**PROBLEM TO WORK ON**
The copy you give must match the listing below exactly and contain no pictures.
-------
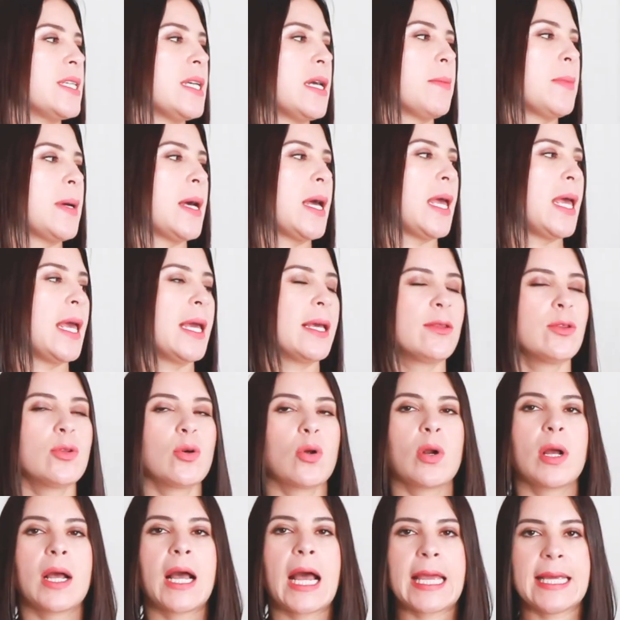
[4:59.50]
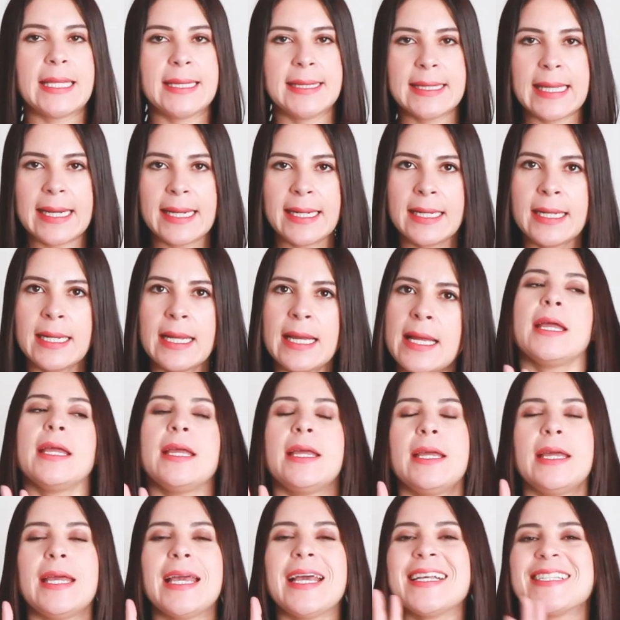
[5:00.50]
llama Héctor Gaitán
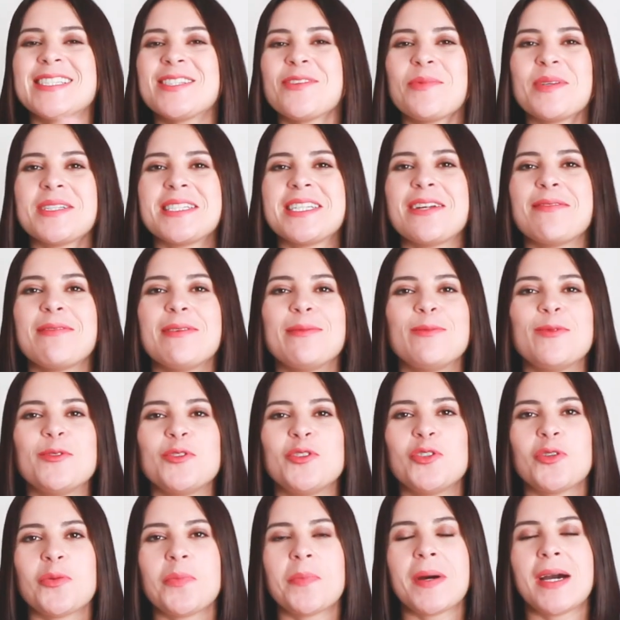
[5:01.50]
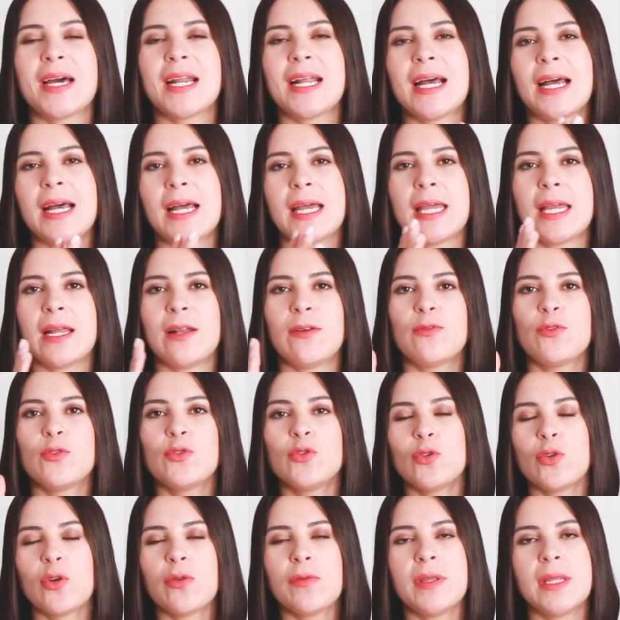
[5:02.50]
y esto me sirve mucho para el
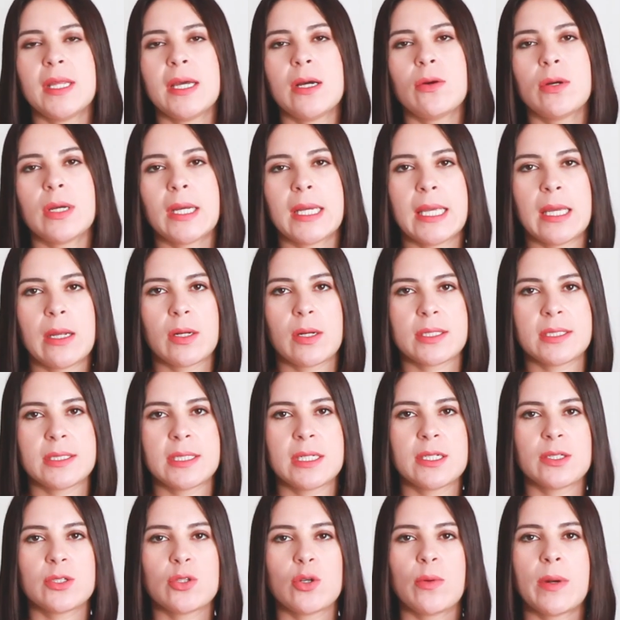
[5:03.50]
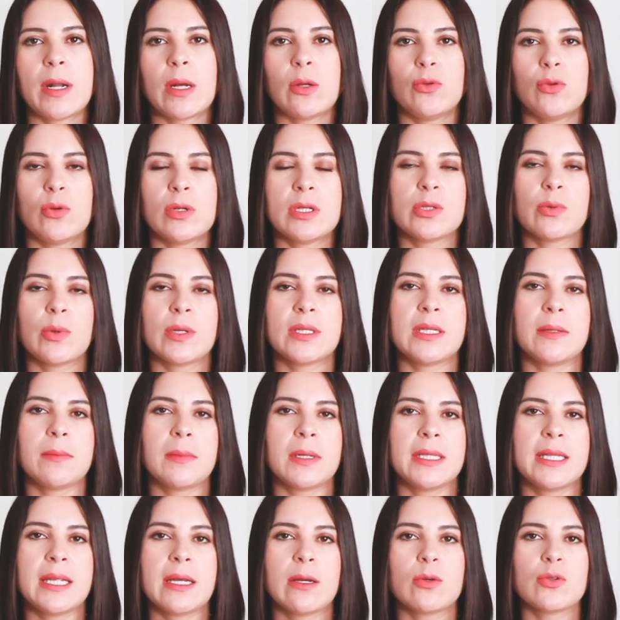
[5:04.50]
futuro video que hacer sobre autores
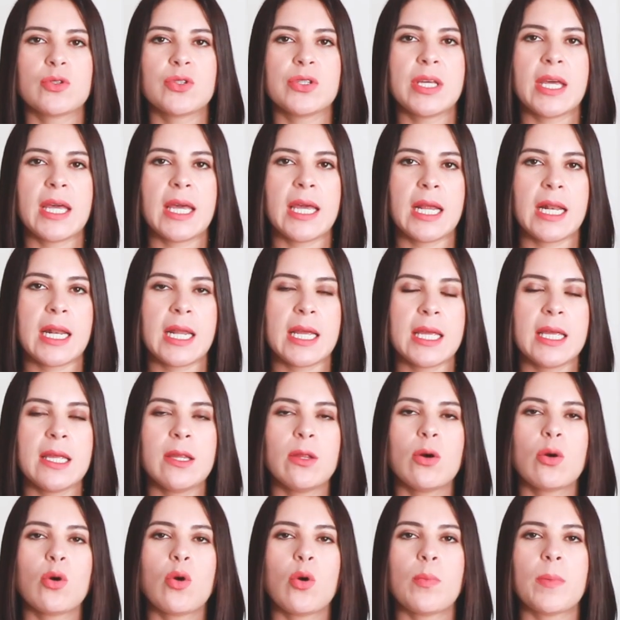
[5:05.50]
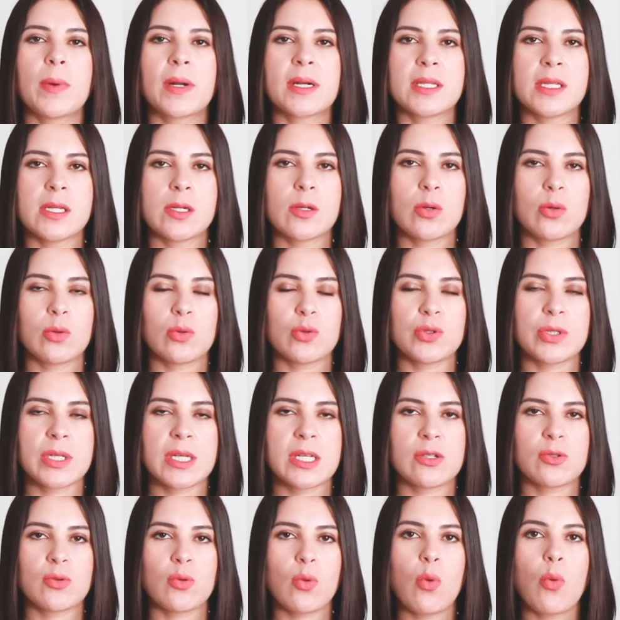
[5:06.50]
guatemaltecos que he leído, compartir con
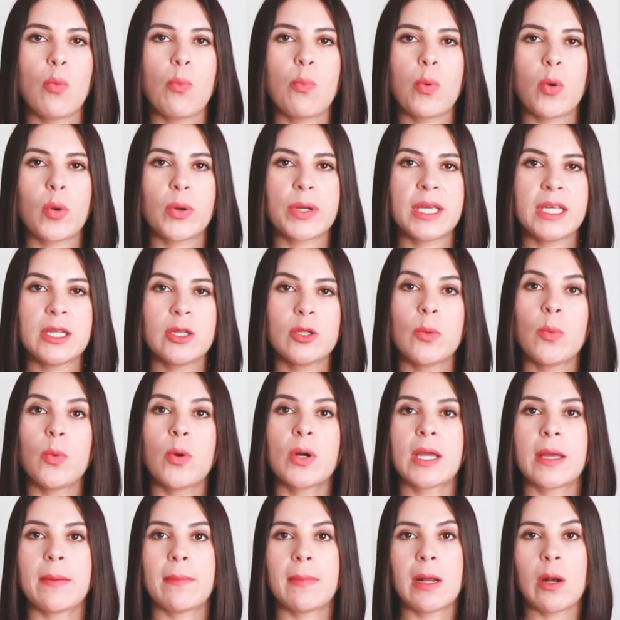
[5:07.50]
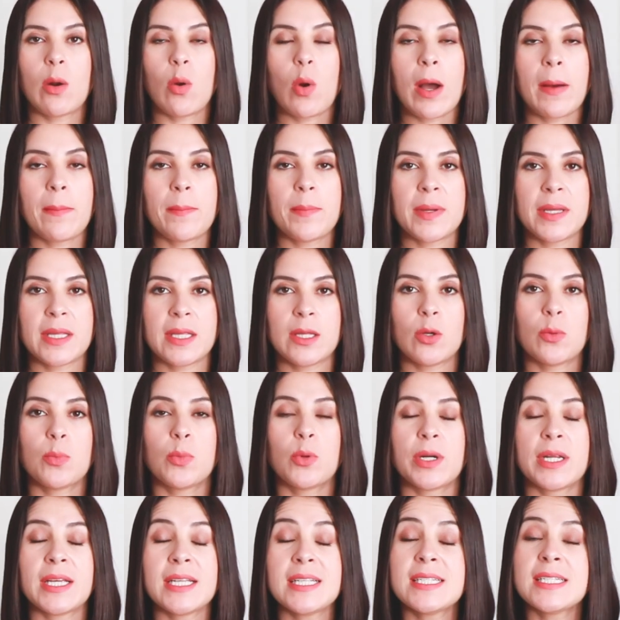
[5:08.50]
ustedes un poquito porque me lo han pedido
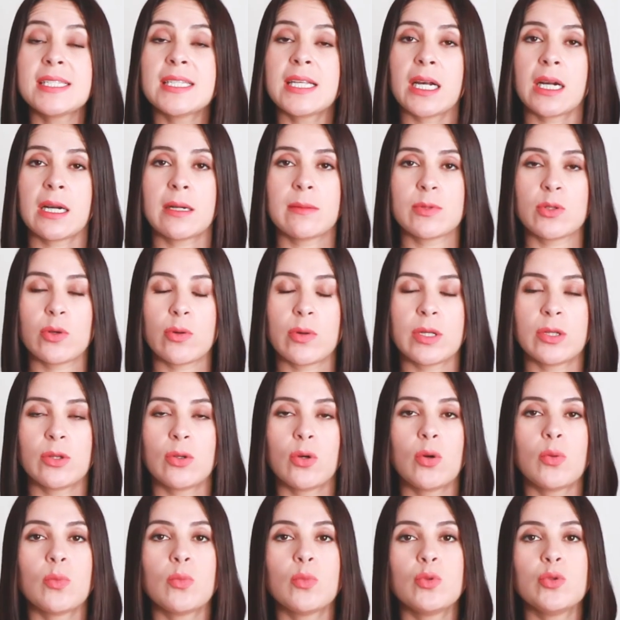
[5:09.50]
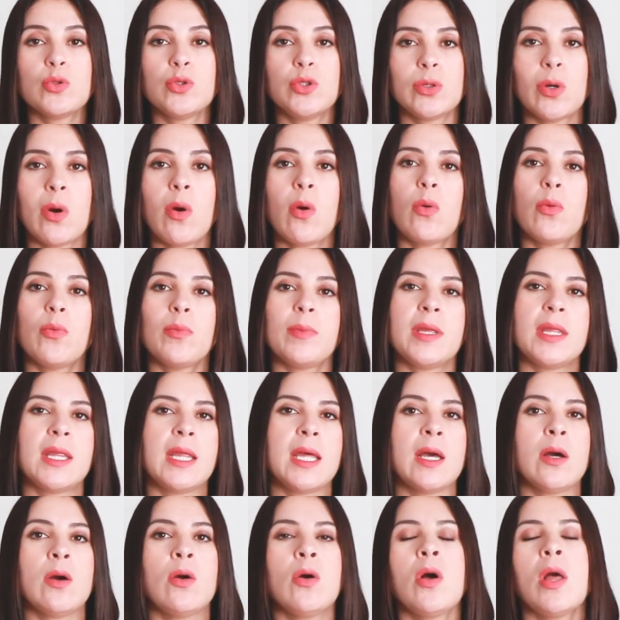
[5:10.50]
por Instagram, sobre todo mucho, un
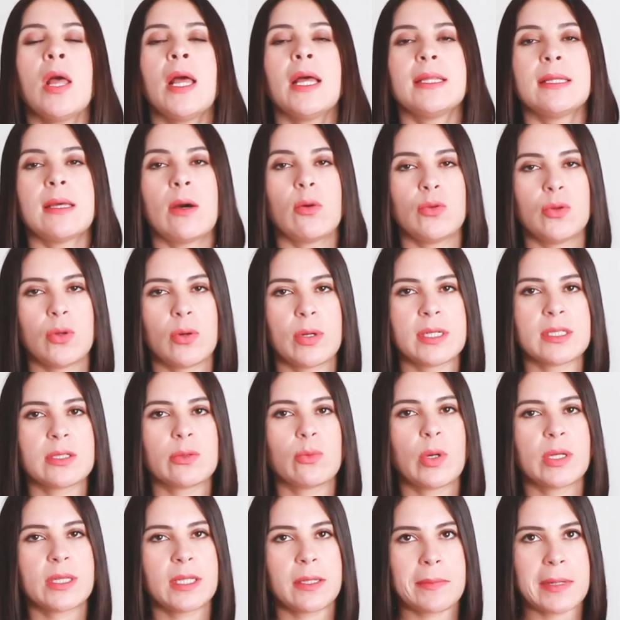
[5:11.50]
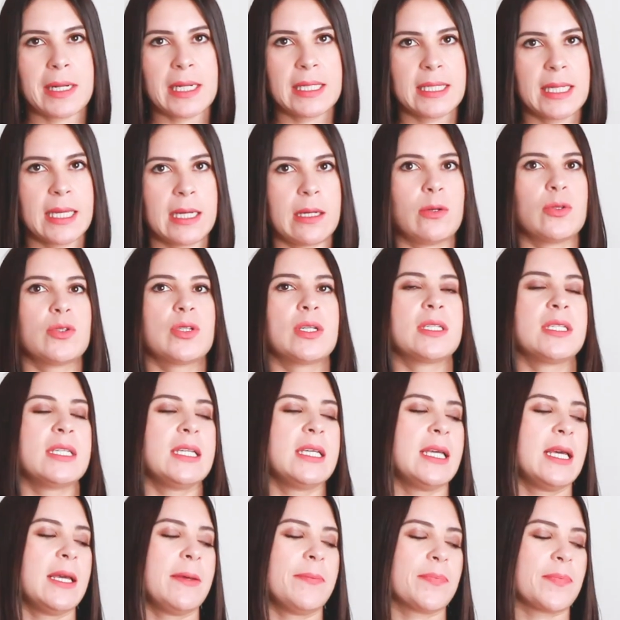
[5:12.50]
video de autores guatemaltecos. Así
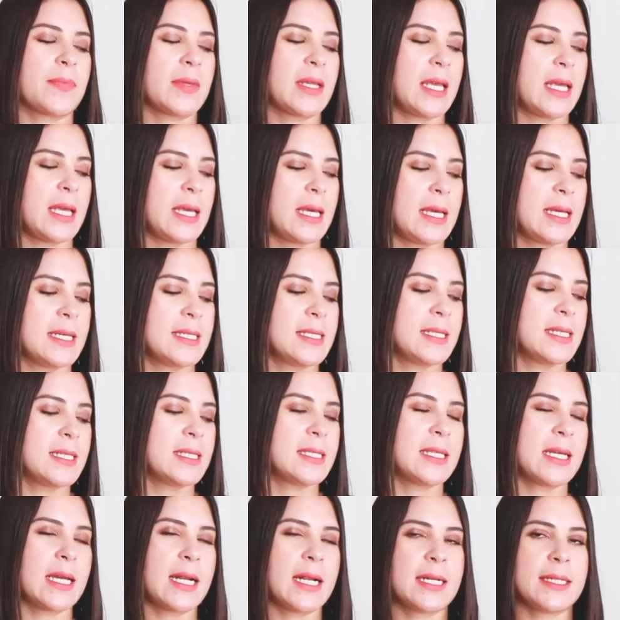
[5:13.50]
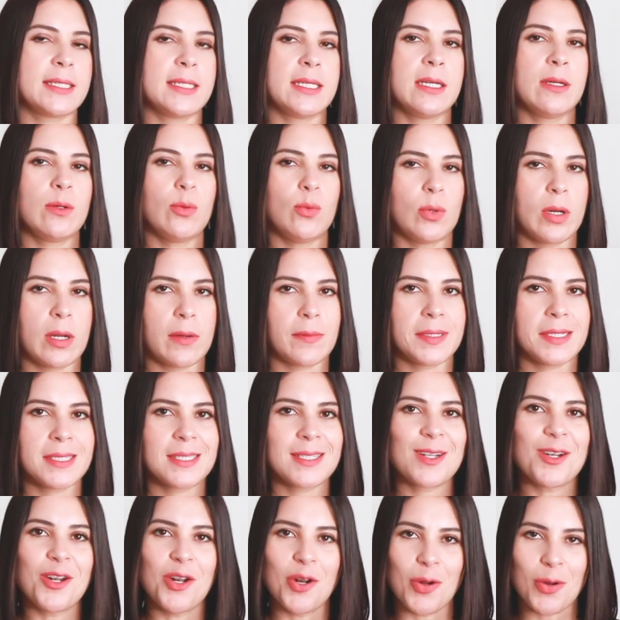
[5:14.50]
que este estará allí una
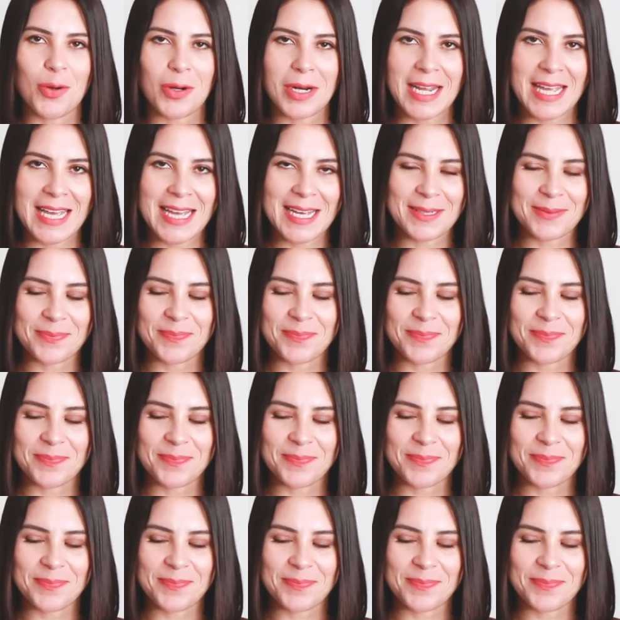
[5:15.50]
vez lo lea.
-------
**SOLVED EXERCISE**
[4:59.50]
[5:00.50]
llama Héctor Gaitán
[5:01.50]
[5:02.50]
y esto me sirve mucho para el
[5:03.50]
[5:04.50]
futuro video que hacer sobre autores
[5:05.50]
[5:06.50]
guatemaltecos que he leído, compartir con
[5:07.50]
[5:08.50]
ustedes un poquito porque me lo han pedido
[5:09.50]
[5:10.50]
por Instagram, sobre todo mucho, un
[5:11.50]
[5:12.50]
video de autores guatemaltecos. Así
[5:13.50]
[5:14.50]
que este estará allí una
[5:15.50]
vez lo lea.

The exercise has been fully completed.